**WHAT TO DO**
Copy each line of the data below exactly, leaving out pictures.

**PROVIDED INFORMATION**
━━━━

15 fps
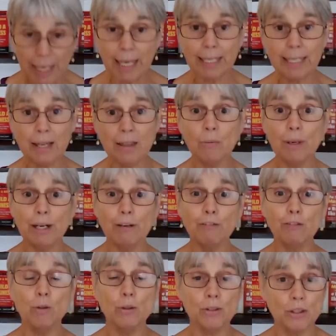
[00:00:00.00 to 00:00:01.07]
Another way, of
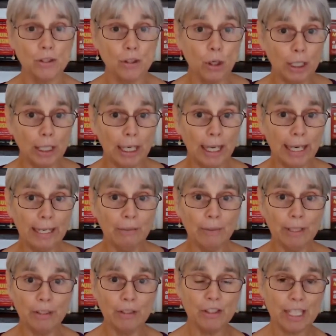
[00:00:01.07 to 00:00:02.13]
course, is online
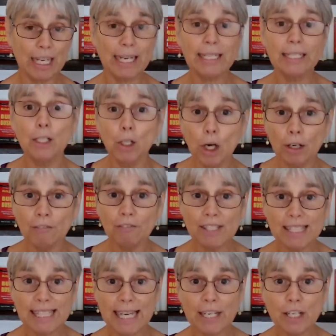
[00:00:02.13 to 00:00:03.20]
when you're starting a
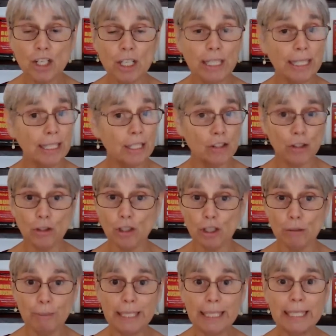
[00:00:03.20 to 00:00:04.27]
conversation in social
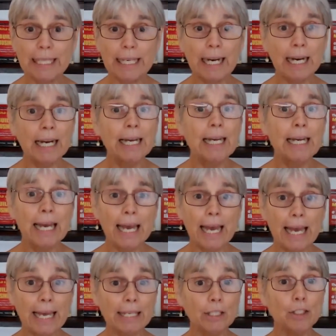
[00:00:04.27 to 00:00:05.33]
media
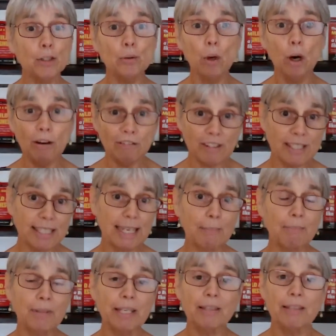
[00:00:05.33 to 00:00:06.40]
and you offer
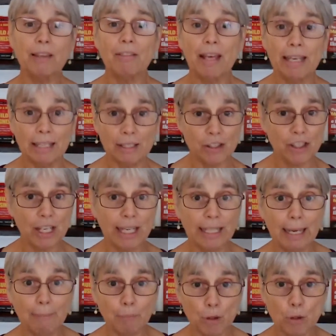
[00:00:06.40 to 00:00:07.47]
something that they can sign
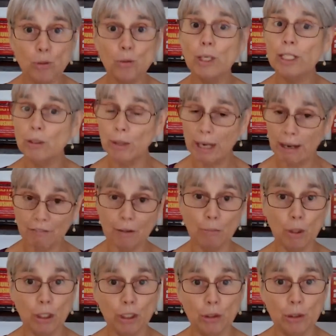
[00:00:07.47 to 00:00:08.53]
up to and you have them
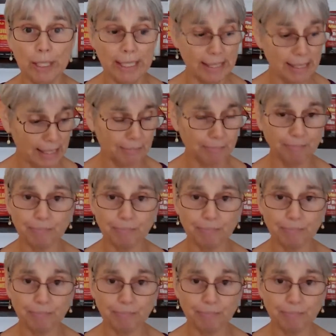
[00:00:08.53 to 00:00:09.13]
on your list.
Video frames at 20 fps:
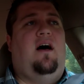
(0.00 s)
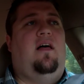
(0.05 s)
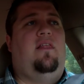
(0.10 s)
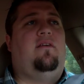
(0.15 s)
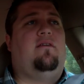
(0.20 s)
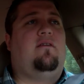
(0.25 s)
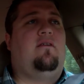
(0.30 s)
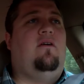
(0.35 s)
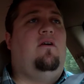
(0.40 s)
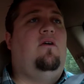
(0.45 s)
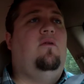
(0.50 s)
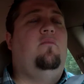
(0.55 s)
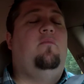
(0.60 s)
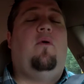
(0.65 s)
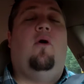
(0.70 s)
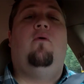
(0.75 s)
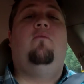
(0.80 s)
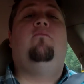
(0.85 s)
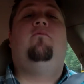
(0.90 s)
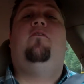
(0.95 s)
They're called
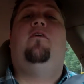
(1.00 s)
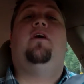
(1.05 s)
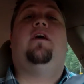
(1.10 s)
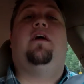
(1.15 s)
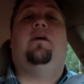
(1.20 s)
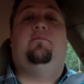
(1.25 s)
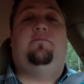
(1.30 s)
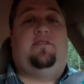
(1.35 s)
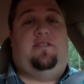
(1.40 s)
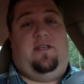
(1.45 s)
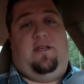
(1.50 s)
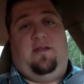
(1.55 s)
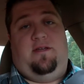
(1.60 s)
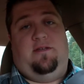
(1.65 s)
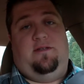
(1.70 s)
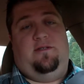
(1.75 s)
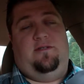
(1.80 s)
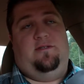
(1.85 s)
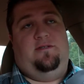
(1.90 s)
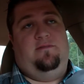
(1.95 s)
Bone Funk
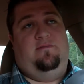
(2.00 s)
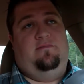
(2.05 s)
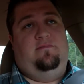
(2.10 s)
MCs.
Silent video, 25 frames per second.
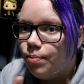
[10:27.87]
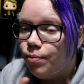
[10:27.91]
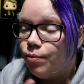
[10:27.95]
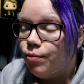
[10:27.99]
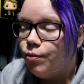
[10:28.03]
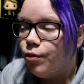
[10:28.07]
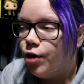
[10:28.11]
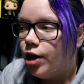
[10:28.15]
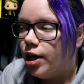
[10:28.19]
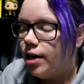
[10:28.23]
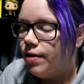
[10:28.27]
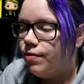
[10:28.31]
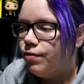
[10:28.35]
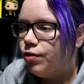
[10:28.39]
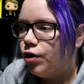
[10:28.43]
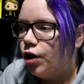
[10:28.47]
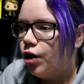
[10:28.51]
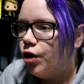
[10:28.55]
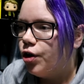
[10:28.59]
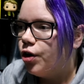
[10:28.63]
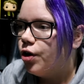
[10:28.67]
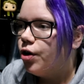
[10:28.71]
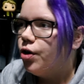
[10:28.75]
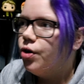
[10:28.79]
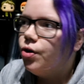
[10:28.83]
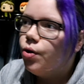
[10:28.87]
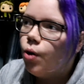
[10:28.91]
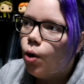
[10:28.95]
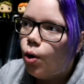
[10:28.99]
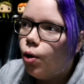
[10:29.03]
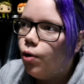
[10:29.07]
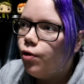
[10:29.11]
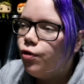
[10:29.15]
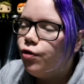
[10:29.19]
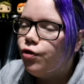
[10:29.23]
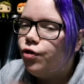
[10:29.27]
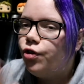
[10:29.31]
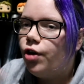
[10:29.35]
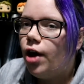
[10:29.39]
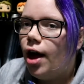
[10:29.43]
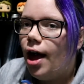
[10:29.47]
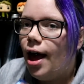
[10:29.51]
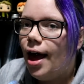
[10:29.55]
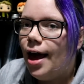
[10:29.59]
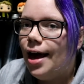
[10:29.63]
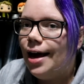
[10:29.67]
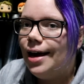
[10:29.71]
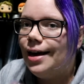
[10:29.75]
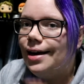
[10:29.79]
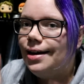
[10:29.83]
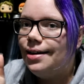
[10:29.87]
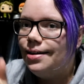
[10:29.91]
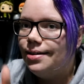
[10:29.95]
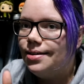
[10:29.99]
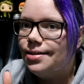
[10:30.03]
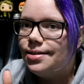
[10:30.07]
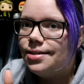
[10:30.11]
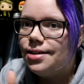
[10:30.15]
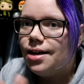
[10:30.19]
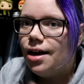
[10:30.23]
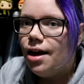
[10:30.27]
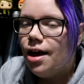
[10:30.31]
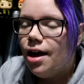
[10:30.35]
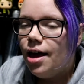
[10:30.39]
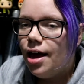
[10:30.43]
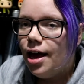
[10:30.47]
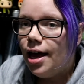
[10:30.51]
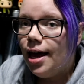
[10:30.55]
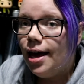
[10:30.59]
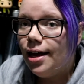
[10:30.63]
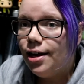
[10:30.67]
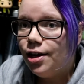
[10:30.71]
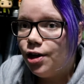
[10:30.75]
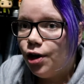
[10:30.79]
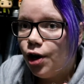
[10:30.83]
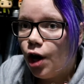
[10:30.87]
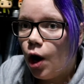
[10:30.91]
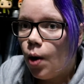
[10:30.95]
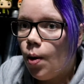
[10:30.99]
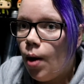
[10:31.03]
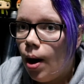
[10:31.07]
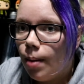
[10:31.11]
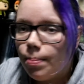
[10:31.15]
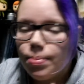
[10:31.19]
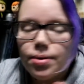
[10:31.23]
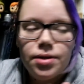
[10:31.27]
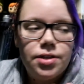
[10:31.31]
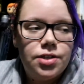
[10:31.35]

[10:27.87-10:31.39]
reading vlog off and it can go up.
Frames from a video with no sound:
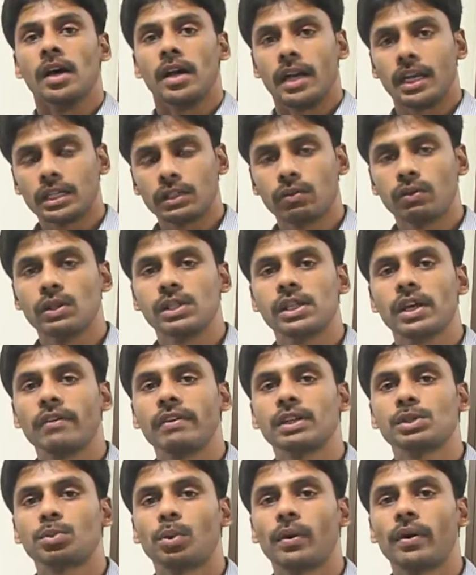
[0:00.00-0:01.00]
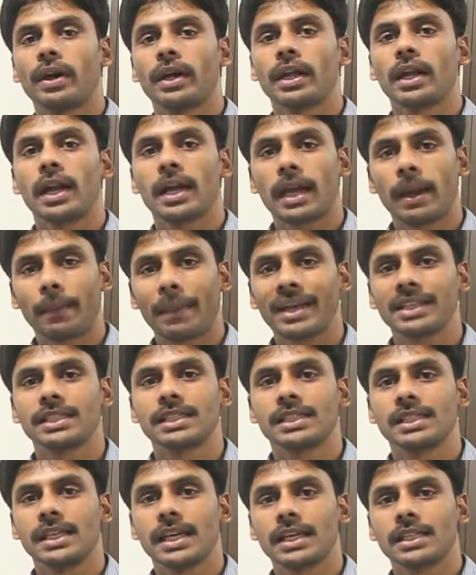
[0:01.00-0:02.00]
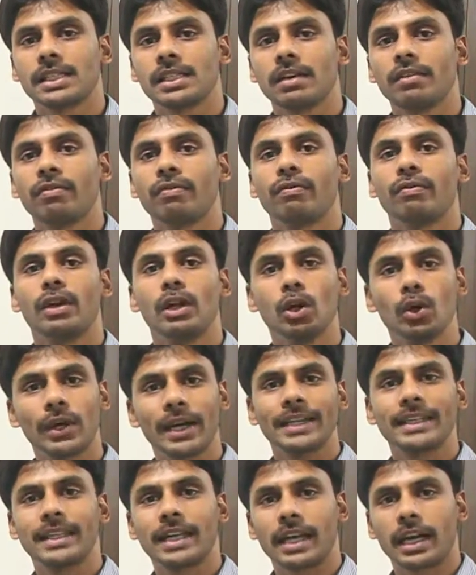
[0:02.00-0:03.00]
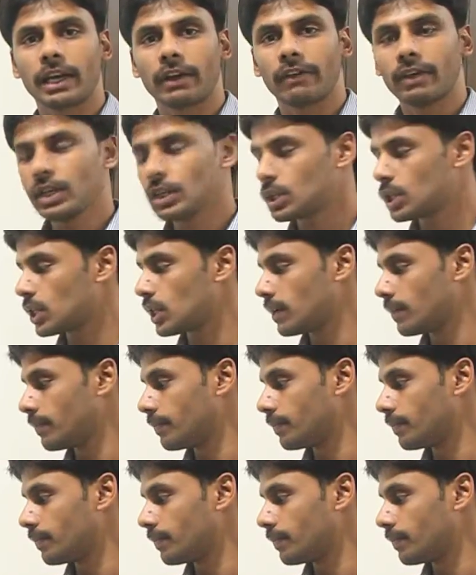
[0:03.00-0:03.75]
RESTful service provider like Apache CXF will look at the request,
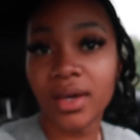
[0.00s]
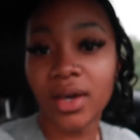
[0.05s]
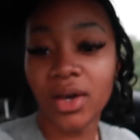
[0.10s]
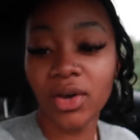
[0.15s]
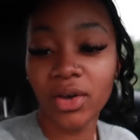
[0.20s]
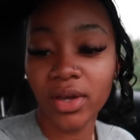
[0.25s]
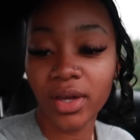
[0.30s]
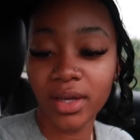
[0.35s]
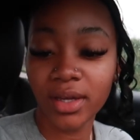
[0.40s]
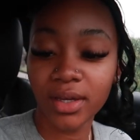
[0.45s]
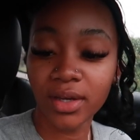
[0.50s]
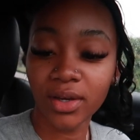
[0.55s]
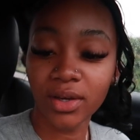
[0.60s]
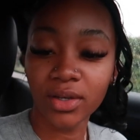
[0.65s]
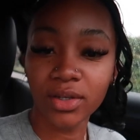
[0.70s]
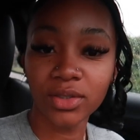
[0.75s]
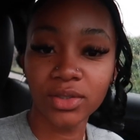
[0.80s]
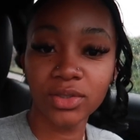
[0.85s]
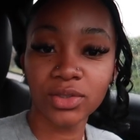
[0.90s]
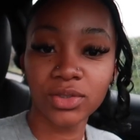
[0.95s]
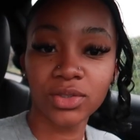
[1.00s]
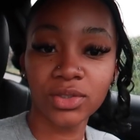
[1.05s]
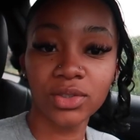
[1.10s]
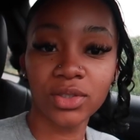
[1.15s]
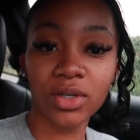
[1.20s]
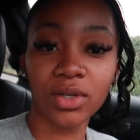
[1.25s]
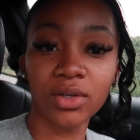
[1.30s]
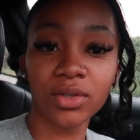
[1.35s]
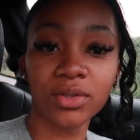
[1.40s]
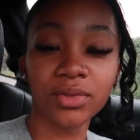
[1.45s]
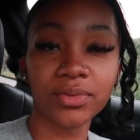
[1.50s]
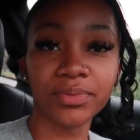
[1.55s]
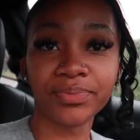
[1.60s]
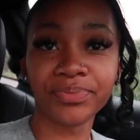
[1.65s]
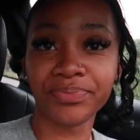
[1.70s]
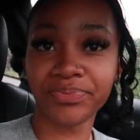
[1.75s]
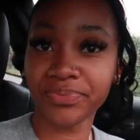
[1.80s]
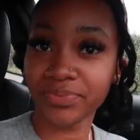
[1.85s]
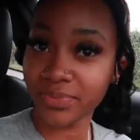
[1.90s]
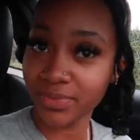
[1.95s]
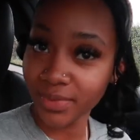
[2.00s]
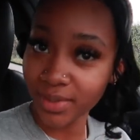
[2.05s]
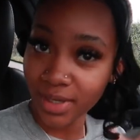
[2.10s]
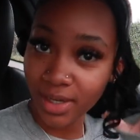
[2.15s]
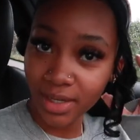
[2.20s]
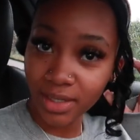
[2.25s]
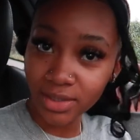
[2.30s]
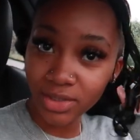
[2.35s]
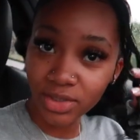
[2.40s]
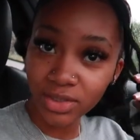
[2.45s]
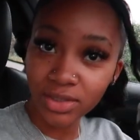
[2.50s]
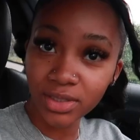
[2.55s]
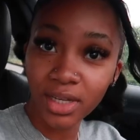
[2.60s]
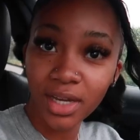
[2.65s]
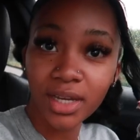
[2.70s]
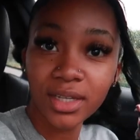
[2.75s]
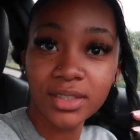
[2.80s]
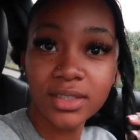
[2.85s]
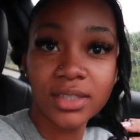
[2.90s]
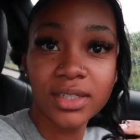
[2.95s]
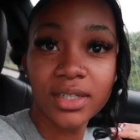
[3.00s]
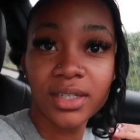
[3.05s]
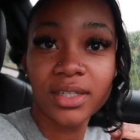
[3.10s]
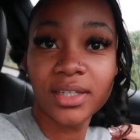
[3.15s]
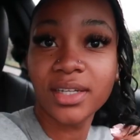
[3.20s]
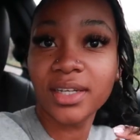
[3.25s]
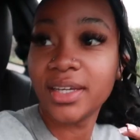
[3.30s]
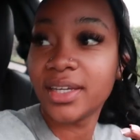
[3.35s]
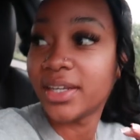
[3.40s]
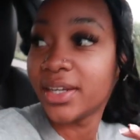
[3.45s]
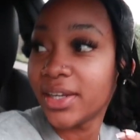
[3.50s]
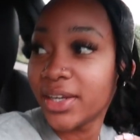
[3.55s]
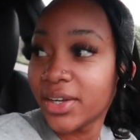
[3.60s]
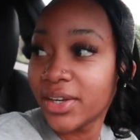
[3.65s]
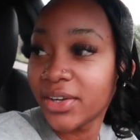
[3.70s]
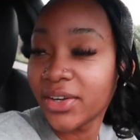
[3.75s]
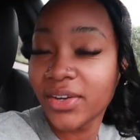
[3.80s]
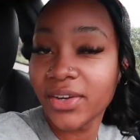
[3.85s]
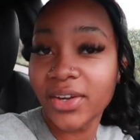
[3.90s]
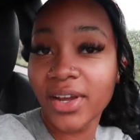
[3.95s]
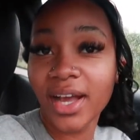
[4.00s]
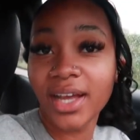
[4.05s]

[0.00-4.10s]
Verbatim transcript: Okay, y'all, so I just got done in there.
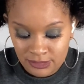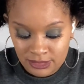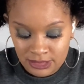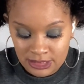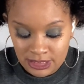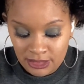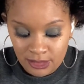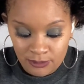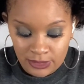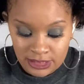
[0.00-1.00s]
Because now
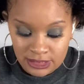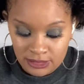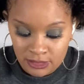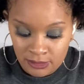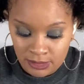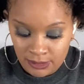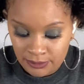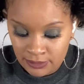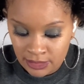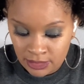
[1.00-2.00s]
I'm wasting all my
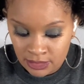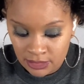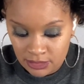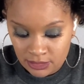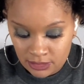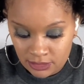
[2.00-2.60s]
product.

━━━━

**RESPONSE TO THE TASK**
15 fps
[00:00:00.00 to 00:00:01.07]
Another way, of
[00:00:01.07 to 00:00:02.13]
course, is online
[00:00:02.13 to 00:00:03.20]
when you're starting a
[00:00:03.20 to 00:00:04.27]
conversation in social
[00:00:04.27 to 00:00:05.33]
media
[00:00:05.33 to 00:00:06.40]
and you offer
[00:00:06.40 to 00:00:07.47]
something that they can sign
[00:00:07.47 to 00:00:08.53]
up to and you have them
[00:00:08.53 to 00:00:09.13]
on your list.
Video frames at 20 fps:
(0.00 s)
(0.05 s)
(0.10 s)
(0.15 s)
(0.20 s)
(0.25 s)
(0.30 s)
(0.35 s)
(0.40 s)
(0.45 s)
(0.50 s)
(0.55 s)
(0.60 s)
(0.65 s)
(0.70 s)
(0.75 s)
(0.80 s)
(0.85 s)
(0.90 s)
(0.95 s)
They're called
(1.00 s)
(1.05 s)
(1.10 s)
(1.15 s)
(1.20 s)
(1.25 s)
(1.30 s)
(1.35 s)
(1.40 s)
(1.45 s)
(1.50 s)
(1.55 s)
(1.60 s)
(1.65 s)
(1.70 s)
(1.75 s)
(1.80 s)
(1.85 s)
(1.90 s)
(1.95 s)
Bone Funk
(2.00 s)
(2.05 s)
(2.10 s)
MCs.
Silent video, 25 frames per second.
[10:27.87]
[10:27.91]
[10:27.95]
[10:27.99]
[10:28.03]
[10:28.07]
[10:28.11]
[10:28.15]
[10:28.19]
[10:28.23]
[10:28.27]
[10:28.31]
[10:28.35]
[10:28.39]
[10:28.43]
[10:28.47]
[10:28.51]
[10:28.55]
[10:28.59]
[10:28.63]
[10:28.67]
[10:28.71]
[10:28.75]
[10:28.79]
[10:28.83]
[10:28.87]
[10:28.91]
[10:28.95]
[10:28.99]
[10:29.03]
[10:29.07]
[10:29.11]
[10:29.15]
[10:29.19]
[10:29.23]
[10:29.27]
[10:29.31]
[10:29.35]
[10:29.39]
[10:29.43]
[10:29.47]
[10:29.51]
[10:29.55]
[10:29.59]
[10:29.63]
[10:29.67]
[10:29.71]
[10:29.75]
[10:29.79]
[10:29.83]
[10:29.87]
[10:29.91]
[10:29.95]
[10:29.99]
[10:30.03]
[10:30.07]
[10:30.11]
[10:30.15]
[10:30.19]
[10:30.23]
[10:30.27]
[10:30.31]
[10:30.35]
[10:30.39]
[10:30.43]
[10:30.47]
[10:30.51]
[10:30.55]
[10:30.59]
[10:30.63]
[10:30.67]
[10:30.71]
[10:30.75]
[10:30.79]
[10:30.83]
[10:30.87]
[10:30.91]
[10:30.95]
[10:30.99]
[10:31.03]
[10:31.07]
[10:31.11]
[10:31.15]
[10:31.19]
[10:31.23]
[10:31.27]
[10:31.31]
[10:31.35]

[10:27.87-10:31.39]
reading vlog off and it can go up.
Frames from a video with no sound:
[0:00.00-0:01.00]
[0:01.00-0:02.00]
[0:02.00-0:03.00]
[0:03.00-0:03.75]
RESTful service provider like Apache CXF will look at the request,
[0.00s]
[0.05s]
[0.10s]
[0.15s]
[0.20s]
[0.25s]
[0.30s]
[0.35s]
[0.40s]
[0.45s]
[0.50s]
[0.55s]
[0.60s]
[0.65s]
[0.70s]
[0.75s]
[0.80s]
[0.85s]
[0.90s]
[0.95s]
[1.00s]
[1.05s]
[1.10s]
[1.15s]
[1.20s]
[1.25s]
[1.30s]
[1.35s]
[1.40s]
[1.45s]
[1.50s]
[1.55s]
[1.60s]
[1.65s]
[1.70s]
[1.75s]
[1.80s]
[1.85s]
[1.90s]
[1.95s]
[2.00s]
[2.05s]
[2.10s]
[2.15s]
[2.20s]
[2.25s]
[2.30s]
[2.35s]
[2.40s]
[2.45s]
[2.50s]
[2.55s]
[2.60s]
[2.65s]
[2.70s]
[2.75s]
[2.80s]
[2.85s]
[2.90s]
[2.95s]
[3.00s]
[3.05s]
[3.10s]
[3.15s]
[3.20s]
[3.25s]
[3.30s]
[3.35s]
[3.40s]
[3.45s]
[3.50s]
[3.55s]
[3.60s]
[3.65s]
[3.70s]
[3.75s]
[3.80s]
[3.85s]
[3.90s]
[3.95s]
[4.00s]
[4.05s]

[0.00-4.10s]
Verbatim transcript: Okay, y'all, so I just got done in there.
[0.00-1.00s]
Because now
[1.00-2.00s]
I'm wasting all my
[2.00-2.60s]
product.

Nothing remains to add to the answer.